▸ LISTED ENTRIES:
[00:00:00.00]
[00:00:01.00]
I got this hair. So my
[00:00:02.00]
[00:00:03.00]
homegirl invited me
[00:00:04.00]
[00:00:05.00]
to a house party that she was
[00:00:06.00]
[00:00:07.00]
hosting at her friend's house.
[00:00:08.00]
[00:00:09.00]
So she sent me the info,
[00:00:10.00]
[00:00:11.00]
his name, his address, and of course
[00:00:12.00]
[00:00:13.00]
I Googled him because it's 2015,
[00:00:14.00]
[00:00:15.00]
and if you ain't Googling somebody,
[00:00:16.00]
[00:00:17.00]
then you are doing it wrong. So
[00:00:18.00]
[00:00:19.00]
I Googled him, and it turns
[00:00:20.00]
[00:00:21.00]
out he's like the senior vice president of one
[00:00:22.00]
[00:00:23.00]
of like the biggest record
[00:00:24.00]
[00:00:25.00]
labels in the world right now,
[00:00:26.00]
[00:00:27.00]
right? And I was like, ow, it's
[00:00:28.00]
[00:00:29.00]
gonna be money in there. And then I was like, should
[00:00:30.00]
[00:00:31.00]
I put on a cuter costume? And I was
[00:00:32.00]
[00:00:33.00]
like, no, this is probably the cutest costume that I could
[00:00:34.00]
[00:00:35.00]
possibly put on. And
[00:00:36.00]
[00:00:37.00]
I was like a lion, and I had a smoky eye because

---

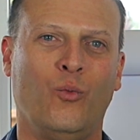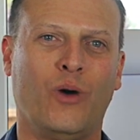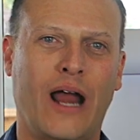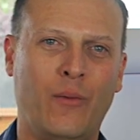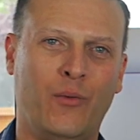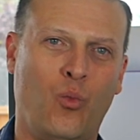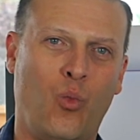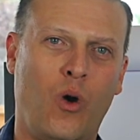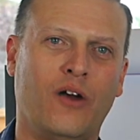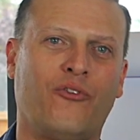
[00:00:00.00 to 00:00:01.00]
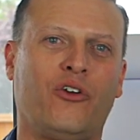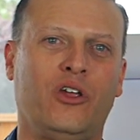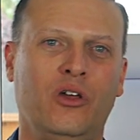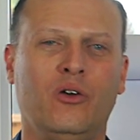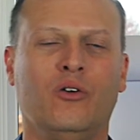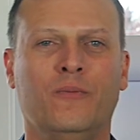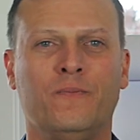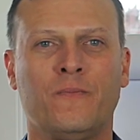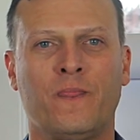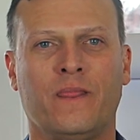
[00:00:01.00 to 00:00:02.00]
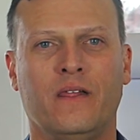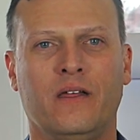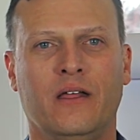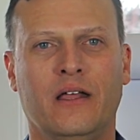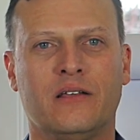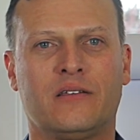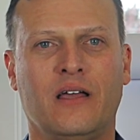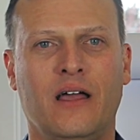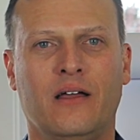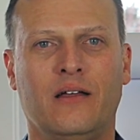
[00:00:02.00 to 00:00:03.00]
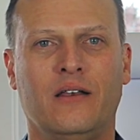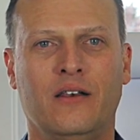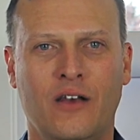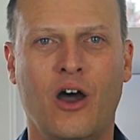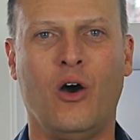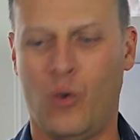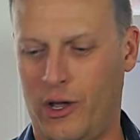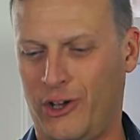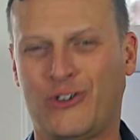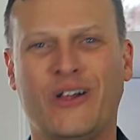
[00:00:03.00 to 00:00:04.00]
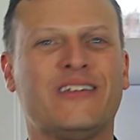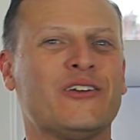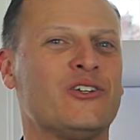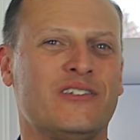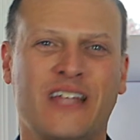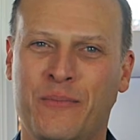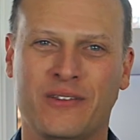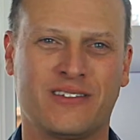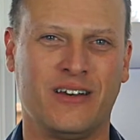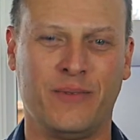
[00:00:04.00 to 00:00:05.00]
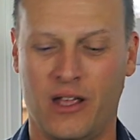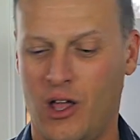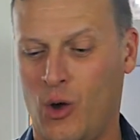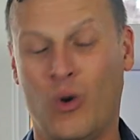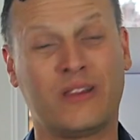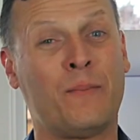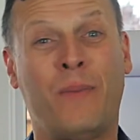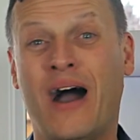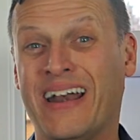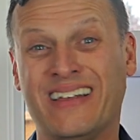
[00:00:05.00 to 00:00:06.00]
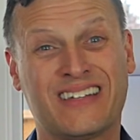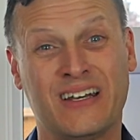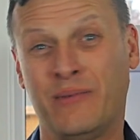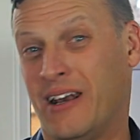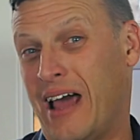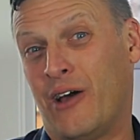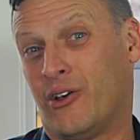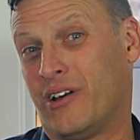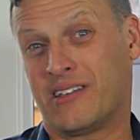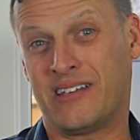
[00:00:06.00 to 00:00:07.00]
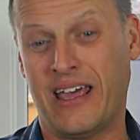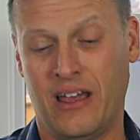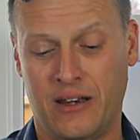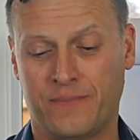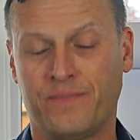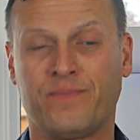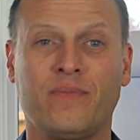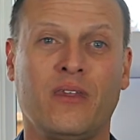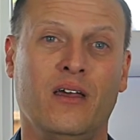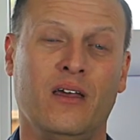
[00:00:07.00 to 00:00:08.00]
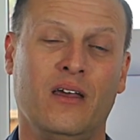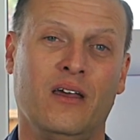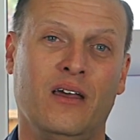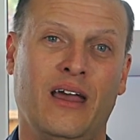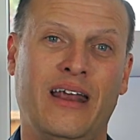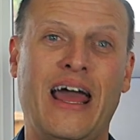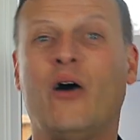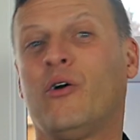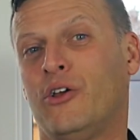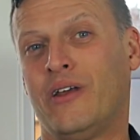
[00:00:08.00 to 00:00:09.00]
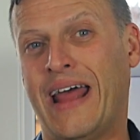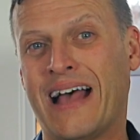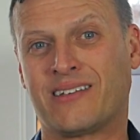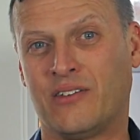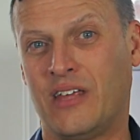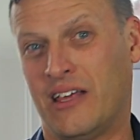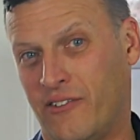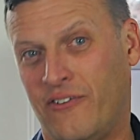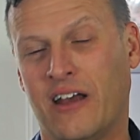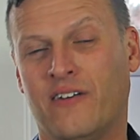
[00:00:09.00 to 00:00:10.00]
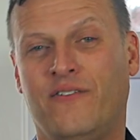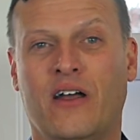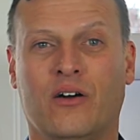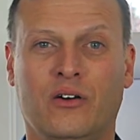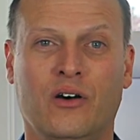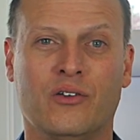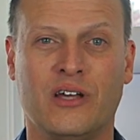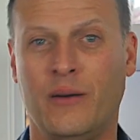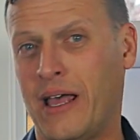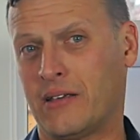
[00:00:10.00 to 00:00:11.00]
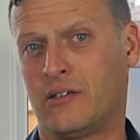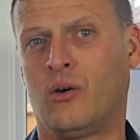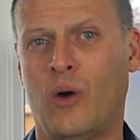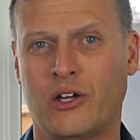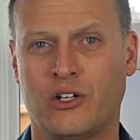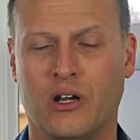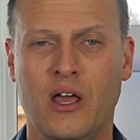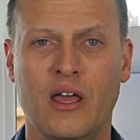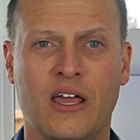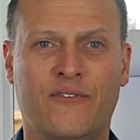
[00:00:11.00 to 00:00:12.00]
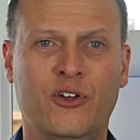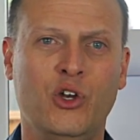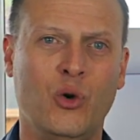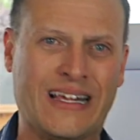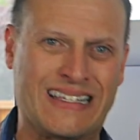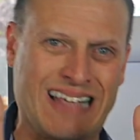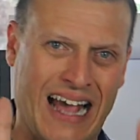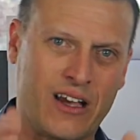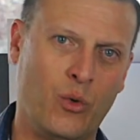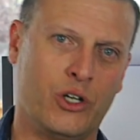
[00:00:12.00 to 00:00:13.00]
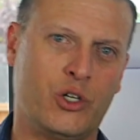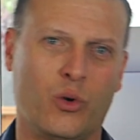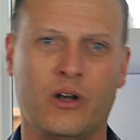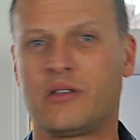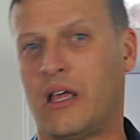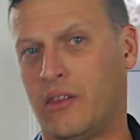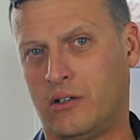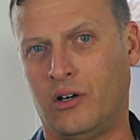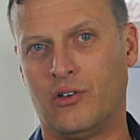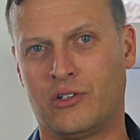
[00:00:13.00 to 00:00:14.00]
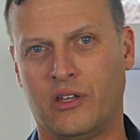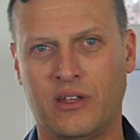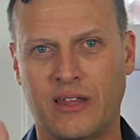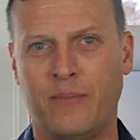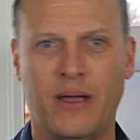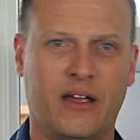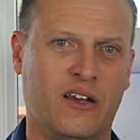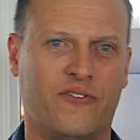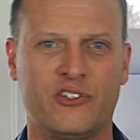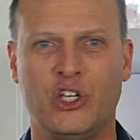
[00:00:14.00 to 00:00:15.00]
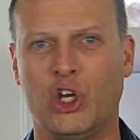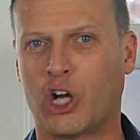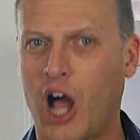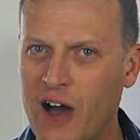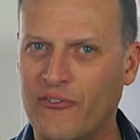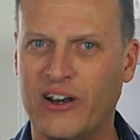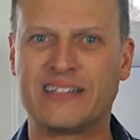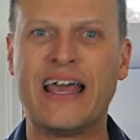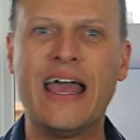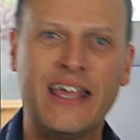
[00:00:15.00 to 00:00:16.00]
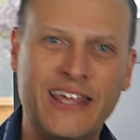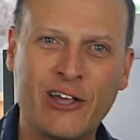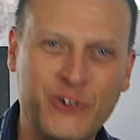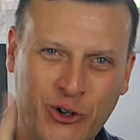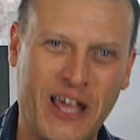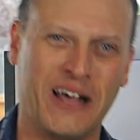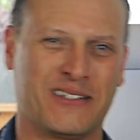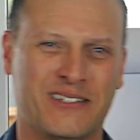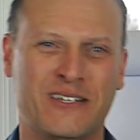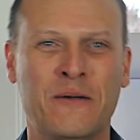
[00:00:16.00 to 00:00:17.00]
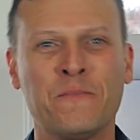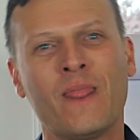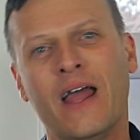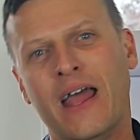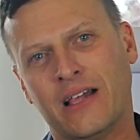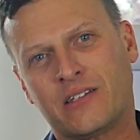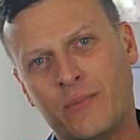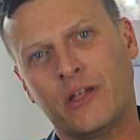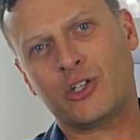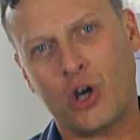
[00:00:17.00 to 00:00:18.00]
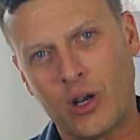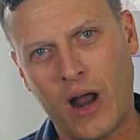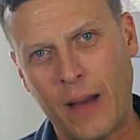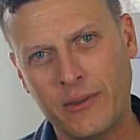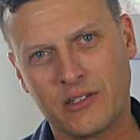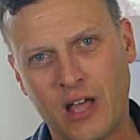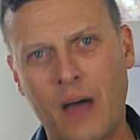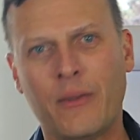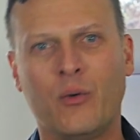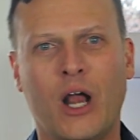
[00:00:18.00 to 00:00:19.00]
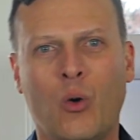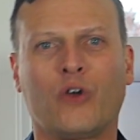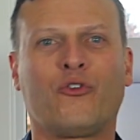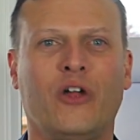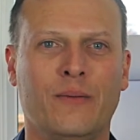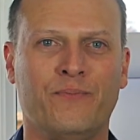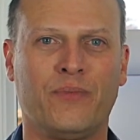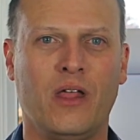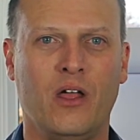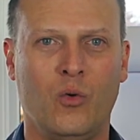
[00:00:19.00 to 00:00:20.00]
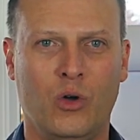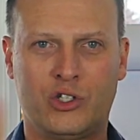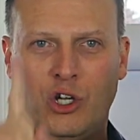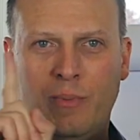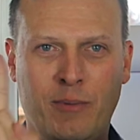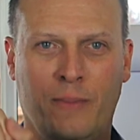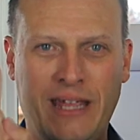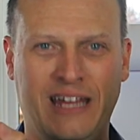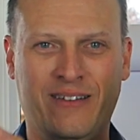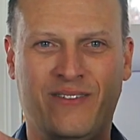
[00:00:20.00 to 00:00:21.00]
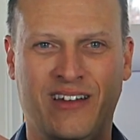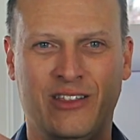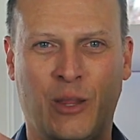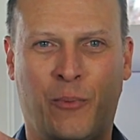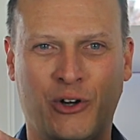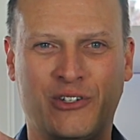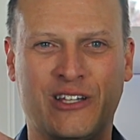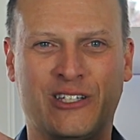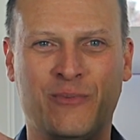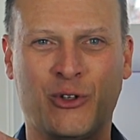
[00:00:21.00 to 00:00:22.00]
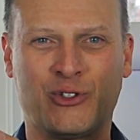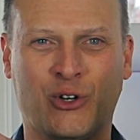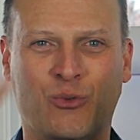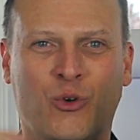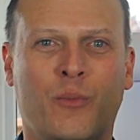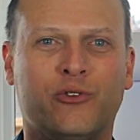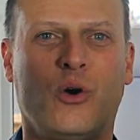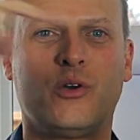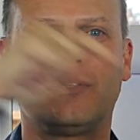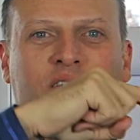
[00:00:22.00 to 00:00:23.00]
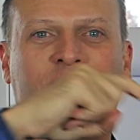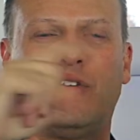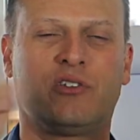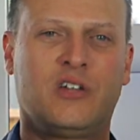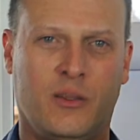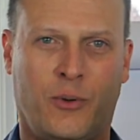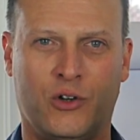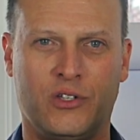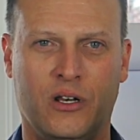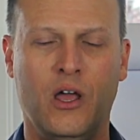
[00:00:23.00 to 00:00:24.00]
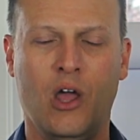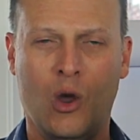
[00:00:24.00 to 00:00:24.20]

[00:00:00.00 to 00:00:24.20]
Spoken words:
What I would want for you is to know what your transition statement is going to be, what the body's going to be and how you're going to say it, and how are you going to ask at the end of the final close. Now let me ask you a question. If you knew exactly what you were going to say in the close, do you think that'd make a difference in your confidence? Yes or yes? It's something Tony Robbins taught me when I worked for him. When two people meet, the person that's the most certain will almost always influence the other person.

▸ AIM OF THE EXERCISE: From the listing above, output exactly the run of lines that starts with the line containing "[00:00:00.00]" and ends with the line containing "[00:00:30.00]".

▸ ANSWER TO THE PROBLEM:
[00:00:00.00]
[00:00:01.00]
I got this hair. So my
[00:00:02.00]
[00:00:03.00]
homegirl invited me
[00:00:04.00]
[00:00:05.00]
to a house party that she was
[00:00:06.00]
[00:00:07.00]
hosting at her friend's house.
[00:00:08.00]
[00:00:09.00]
So she sent me the info,
[00:00:10.00]
[00:00:11.00]
his name, his address, and of course
[00:00:12.00]
[00:00:13.00]
I Googled him because it's 2015,
[00:00:14.00]
[00:00:15.00]
and if you ain't Googling somebody,
[00:00:16.00]
[00:00:17.00]
then you are doing it wrong. So
[00:00:18.00]
[00:00:19.00]
I Googled him, and it turns
[00:00:20.00]
[00:00:21.00]
out he's like the senior vice president of one
[00:00:22.00]
[00:00:23.00]
of like the biggest record
[00:00:24.00]
[00:00:25.00]
labels in the world right now,
[00:00:26.00]
[00:00:27.00]
right? And I was like, ow, it's
[00:00:28.00]
[00:00:29.00]
gonna be money in there. And then I was like, should
[00:00:30.00]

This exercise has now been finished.